Shorey asked Campilii about his experience with submarine cables failing. Campilii said that "most of them historically are caused by third-party damage; fishing equipment, anchor snags, things like that."
The National Grid representatives noted that they are experienced and prepared to repair a damaged submarine cable. "There are techniques for repairing marine cables both near shore and out to sea," said Campilii.
"So if there's a failure, what's the amount of time one could expect it to be repaired?" asked Shorey.
"For a typical submarine failure, it's usually measured in months," said Campilii.
"As we're sitting here looking at a restructuring plan for BIPCo, one of the questions is, what's our requirement for backup or standby power?" asked Shorey.
Campilii told Shorey that if the National Grid-owned and -operated transmission cable is out due to failure, then Block Island will have to find alternative means to provide power for the island. "There's only one cable," said Campilii.
"So, what you're basically saying is that if it's out, it's out for months," said Shorey.
Shorey then became engaged in a discussion with New Shoreham Second Warden Norris Pike, who was in attendance, about backup power generation. The issue of the Block Island Power Company (BIPCo) maintaining its backup diesel generators was discussed and has become a conundrum for town officials. On one hand the generators provide backup insurance in case the submarine cable goes out, but they also are costly to maintain and harmful to the environment.
"The clear thought here is, there's no good reason to get rid of those generators," said Shorey.

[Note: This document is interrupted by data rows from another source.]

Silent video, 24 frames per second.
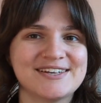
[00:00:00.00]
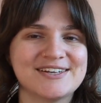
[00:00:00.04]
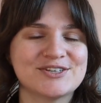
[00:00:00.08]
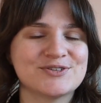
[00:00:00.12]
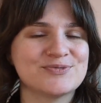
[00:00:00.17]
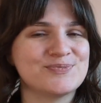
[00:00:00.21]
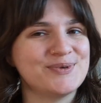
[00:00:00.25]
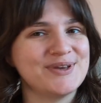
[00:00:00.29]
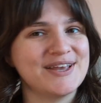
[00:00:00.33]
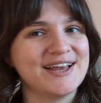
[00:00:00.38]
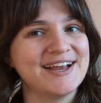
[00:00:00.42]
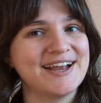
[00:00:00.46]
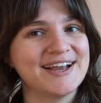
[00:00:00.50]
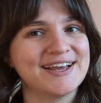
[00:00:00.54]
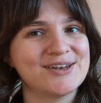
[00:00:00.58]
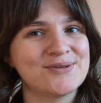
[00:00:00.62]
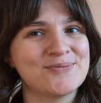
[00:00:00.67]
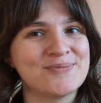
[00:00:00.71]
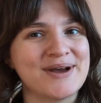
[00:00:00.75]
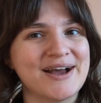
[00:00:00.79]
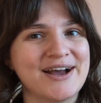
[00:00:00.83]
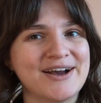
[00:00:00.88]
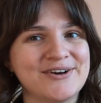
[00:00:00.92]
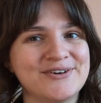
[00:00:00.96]
It's Bianca the
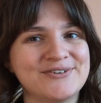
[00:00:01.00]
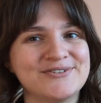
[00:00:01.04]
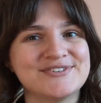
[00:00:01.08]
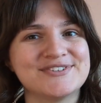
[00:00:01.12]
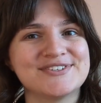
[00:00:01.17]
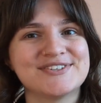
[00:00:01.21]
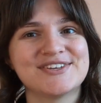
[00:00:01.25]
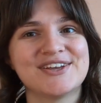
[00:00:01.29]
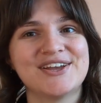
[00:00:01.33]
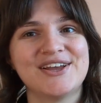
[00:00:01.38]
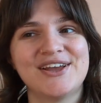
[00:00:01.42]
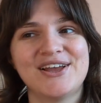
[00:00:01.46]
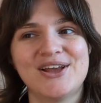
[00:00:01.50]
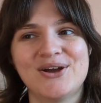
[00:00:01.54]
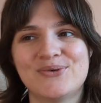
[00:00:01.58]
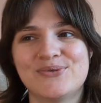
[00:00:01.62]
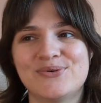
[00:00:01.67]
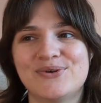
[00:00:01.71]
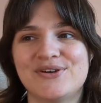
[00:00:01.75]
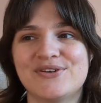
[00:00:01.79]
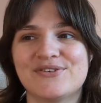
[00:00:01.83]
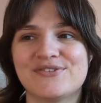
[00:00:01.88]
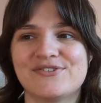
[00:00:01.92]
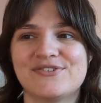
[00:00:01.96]
Mouse
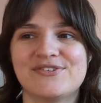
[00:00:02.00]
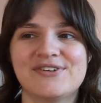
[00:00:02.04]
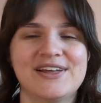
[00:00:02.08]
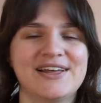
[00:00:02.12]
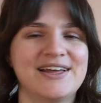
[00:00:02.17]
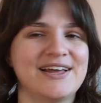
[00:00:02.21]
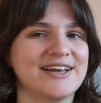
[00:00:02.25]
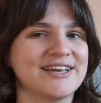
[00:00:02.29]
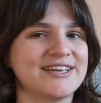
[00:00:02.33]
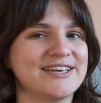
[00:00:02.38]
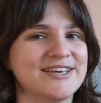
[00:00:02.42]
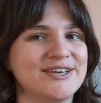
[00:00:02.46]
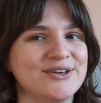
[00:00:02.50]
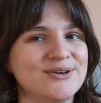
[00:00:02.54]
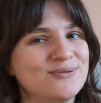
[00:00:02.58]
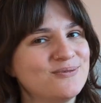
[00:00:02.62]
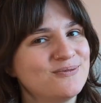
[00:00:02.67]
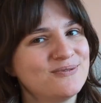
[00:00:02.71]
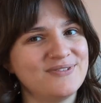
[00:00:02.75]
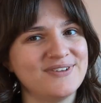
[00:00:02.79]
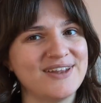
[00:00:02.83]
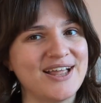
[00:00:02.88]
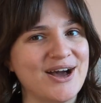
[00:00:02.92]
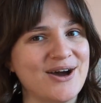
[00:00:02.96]
with a
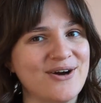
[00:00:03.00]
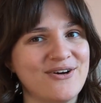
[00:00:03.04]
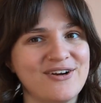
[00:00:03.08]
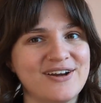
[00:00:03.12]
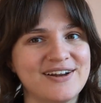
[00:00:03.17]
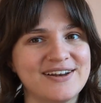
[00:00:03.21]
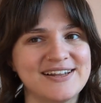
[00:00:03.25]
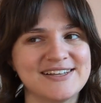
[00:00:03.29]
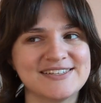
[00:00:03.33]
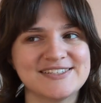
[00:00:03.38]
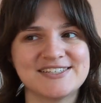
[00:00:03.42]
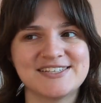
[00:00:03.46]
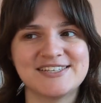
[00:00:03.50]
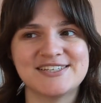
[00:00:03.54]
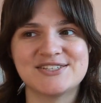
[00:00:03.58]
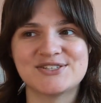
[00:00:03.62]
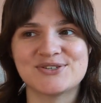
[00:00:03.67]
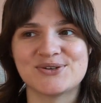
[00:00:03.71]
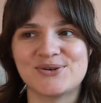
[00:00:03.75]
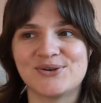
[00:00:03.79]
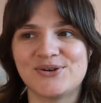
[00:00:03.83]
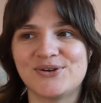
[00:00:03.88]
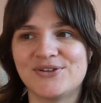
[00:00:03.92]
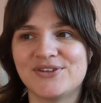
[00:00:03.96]
cute flower that
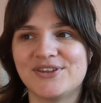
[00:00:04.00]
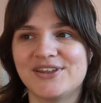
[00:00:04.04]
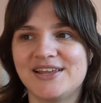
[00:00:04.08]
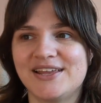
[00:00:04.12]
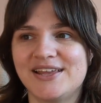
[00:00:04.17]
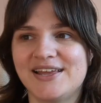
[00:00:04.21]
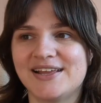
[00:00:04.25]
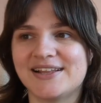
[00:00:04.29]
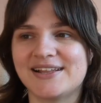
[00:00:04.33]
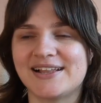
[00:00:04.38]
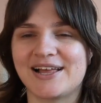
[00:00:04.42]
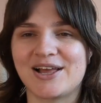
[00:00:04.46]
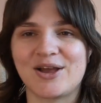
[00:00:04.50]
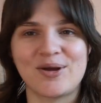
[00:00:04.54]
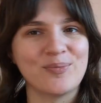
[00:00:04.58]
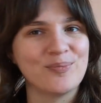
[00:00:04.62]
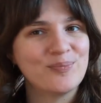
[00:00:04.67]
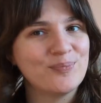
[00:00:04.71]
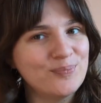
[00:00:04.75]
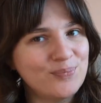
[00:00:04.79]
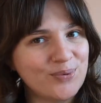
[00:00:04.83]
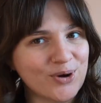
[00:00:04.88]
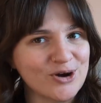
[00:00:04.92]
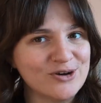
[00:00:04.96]
she's holding, like
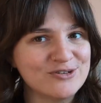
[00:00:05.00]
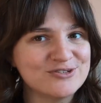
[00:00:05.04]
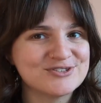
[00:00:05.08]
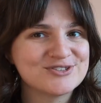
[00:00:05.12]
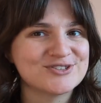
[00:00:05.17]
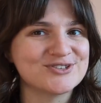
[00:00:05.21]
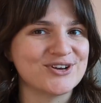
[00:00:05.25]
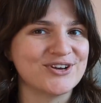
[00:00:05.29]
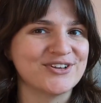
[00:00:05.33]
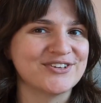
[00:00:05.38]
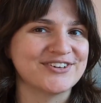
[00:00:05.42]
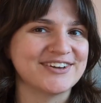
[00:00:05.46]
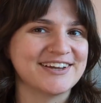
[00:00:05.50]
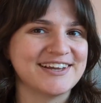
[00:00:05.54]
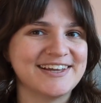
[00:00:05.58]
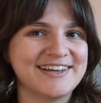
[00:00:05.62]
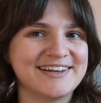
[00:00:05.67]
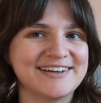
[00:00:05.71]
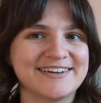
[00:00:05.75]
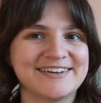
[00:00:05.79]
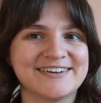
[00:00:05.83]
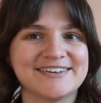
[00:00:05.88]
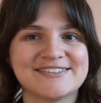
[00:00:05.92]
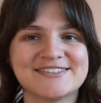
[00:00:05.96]
bows on her
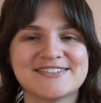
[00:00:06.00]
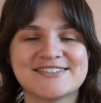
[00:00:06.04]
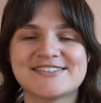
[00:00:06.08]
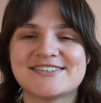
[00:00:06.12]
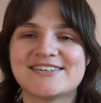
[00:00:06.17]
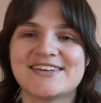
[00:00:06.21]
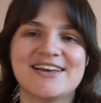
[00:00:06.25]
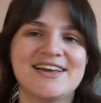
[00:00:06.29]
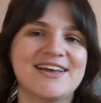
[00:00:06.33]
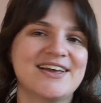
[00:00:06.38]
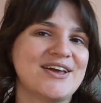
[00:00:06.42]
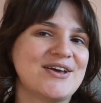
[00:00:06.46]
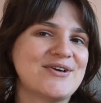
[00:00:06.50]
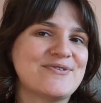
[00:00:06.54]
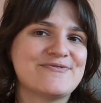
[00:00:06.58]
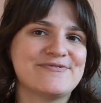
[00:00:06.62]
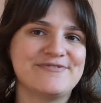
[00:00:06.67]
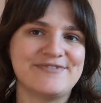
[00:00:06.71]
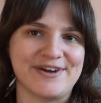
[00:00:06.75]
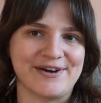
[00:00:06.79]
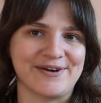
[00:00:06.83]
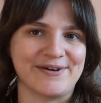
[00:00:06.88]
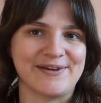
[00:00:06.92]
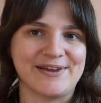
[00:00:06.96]
ears.
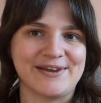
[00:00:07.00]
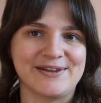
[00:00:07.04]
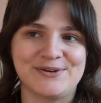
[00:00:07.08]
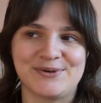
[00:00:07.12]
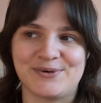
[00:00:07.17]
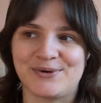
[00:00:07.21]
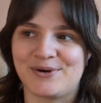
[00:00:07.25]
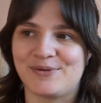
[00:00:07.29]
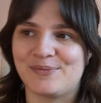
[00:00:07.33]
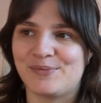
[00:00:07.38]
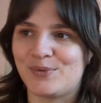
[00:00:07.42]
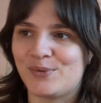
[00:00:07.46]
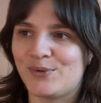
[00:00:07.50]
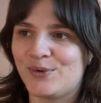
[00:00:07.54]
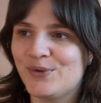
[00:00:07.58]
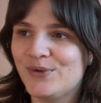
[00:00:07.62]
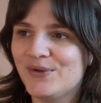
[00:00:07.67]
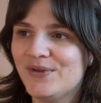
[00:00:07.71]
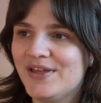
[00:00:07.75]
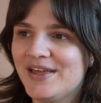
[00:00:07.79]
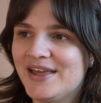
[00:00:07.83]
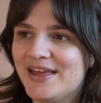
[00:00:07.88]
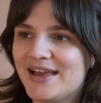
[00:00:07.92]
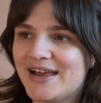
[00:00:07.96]
Very
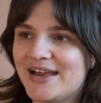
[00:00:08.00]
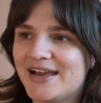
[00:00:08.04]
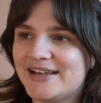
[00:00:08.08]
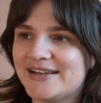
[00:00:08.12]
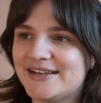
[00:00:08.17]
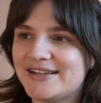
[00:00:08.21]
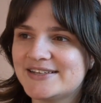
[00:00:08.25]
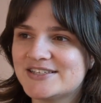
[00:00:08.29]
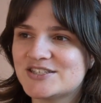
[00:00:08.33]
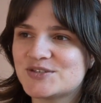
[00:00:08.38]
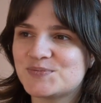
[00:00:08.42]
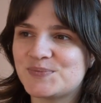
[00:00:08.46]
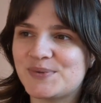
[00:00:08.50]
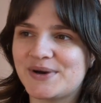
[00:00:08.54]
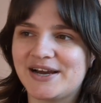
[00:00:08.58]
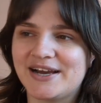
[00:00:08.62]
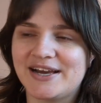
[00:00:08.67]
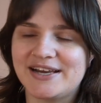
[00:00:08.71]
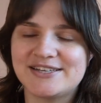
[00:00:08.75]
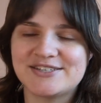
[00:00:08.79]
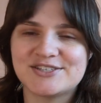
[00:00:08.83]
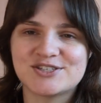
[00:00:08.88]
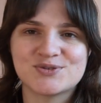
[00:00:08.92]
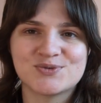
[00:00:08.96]
adorable, and it's
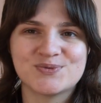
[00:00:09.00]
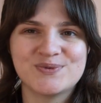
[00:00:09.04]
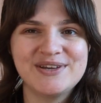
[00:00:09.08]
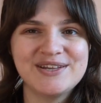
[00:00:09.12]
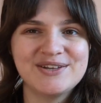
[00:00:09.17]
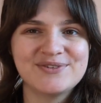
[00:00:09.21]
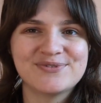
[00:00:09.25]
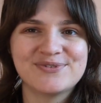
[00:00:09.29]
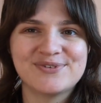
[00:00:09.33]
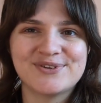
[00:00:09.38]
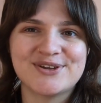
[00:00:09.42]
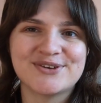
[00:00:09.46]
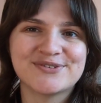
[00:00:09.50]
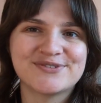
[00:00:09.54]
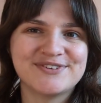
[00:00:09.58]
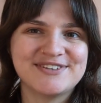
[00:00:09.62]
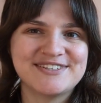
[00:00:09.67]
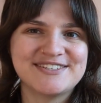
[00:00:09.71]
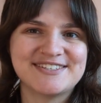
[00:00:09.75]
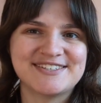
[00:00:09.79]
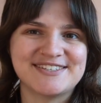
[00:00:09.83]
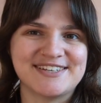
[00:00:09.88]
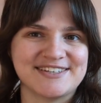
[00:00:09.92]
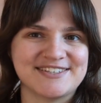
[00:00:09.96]
by Sweet Fluffy
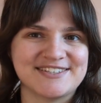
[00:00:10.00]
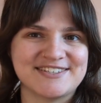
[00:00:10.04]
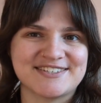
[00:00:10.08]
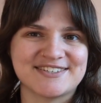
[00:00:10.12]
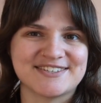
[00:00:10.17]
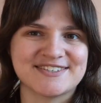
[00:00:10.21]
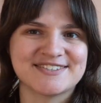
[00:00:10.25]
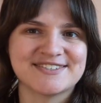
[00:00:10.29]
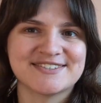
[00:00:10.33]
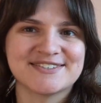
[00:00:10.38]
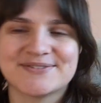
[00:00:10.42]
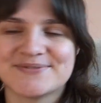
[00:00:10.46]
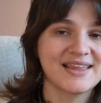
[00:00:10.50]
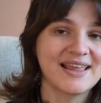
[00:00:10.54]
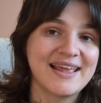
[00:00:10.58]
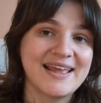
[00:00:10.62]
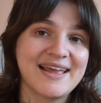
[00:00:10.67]
Stitches.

"A couple of them are new, or generally new, and leased, aren't they?" asked Pike.
"If they're leased, it's basically a purchase lease," noted Shorey.
During the open house, Campilii said that the 20-mile submarine cable from Scarborough Beach to Crescent Beach will weigh 4.9 million pounds. He noted, for comparison, that the second submarine cable that National Grid installed to Nantucket, which was 27.6 miles long, weighs 3.4 million pounds. The reason for the disparity in weight, he said, is "the Block Island cable has a much larger conductor, and some of the shielding layers are heavier on the Block Island cable. Impressive weight for both, but Block Island gets weight bragging rights.”
Displays set up at the forum provided information about various components of the transmission system. There were diagrams about the jet plow that will lay the submarine cable under the seabed. And there was a display featuring the physical hardware associated with the project, including sample pieces of the submarine cable, land cable and fiber optic cable. The National Grid representatives spent the meeting interacting with members of the public, answering questions and providing detailed information about the project.
"Working with the community is really important to us," said Baxevanis. "For me this is the exciting part, because now we get to talk to everybody about all the good stuff that we're going to do. And we hope that everybody learns about all of the benefits that this project's going to bring to the community."
Baxevanis said that her job is to provide community outreach via social media and other communication mediums for the utility company. "Any way that we can engage with folks, having these sorts of meetings, making people aware of what we're doing and introducing them to our experts, is really important. That's my piece of the puzzle in all of this," she said.
Baxevanis noted that National Grid representatives will be doing door-to-door canvassing of properties that are within about 100 feet of any construction work so that people will know beforehand what's going on. She also noted that there will be a hotline, social media info and a FAQ section on National Grid's website to learn more about the project.
"I hope that a big, bright light is shining on this project in a really positive way," said Baxevanis. "This is work people should know about, and how it all connects into their daily lives. This is all good news stuff."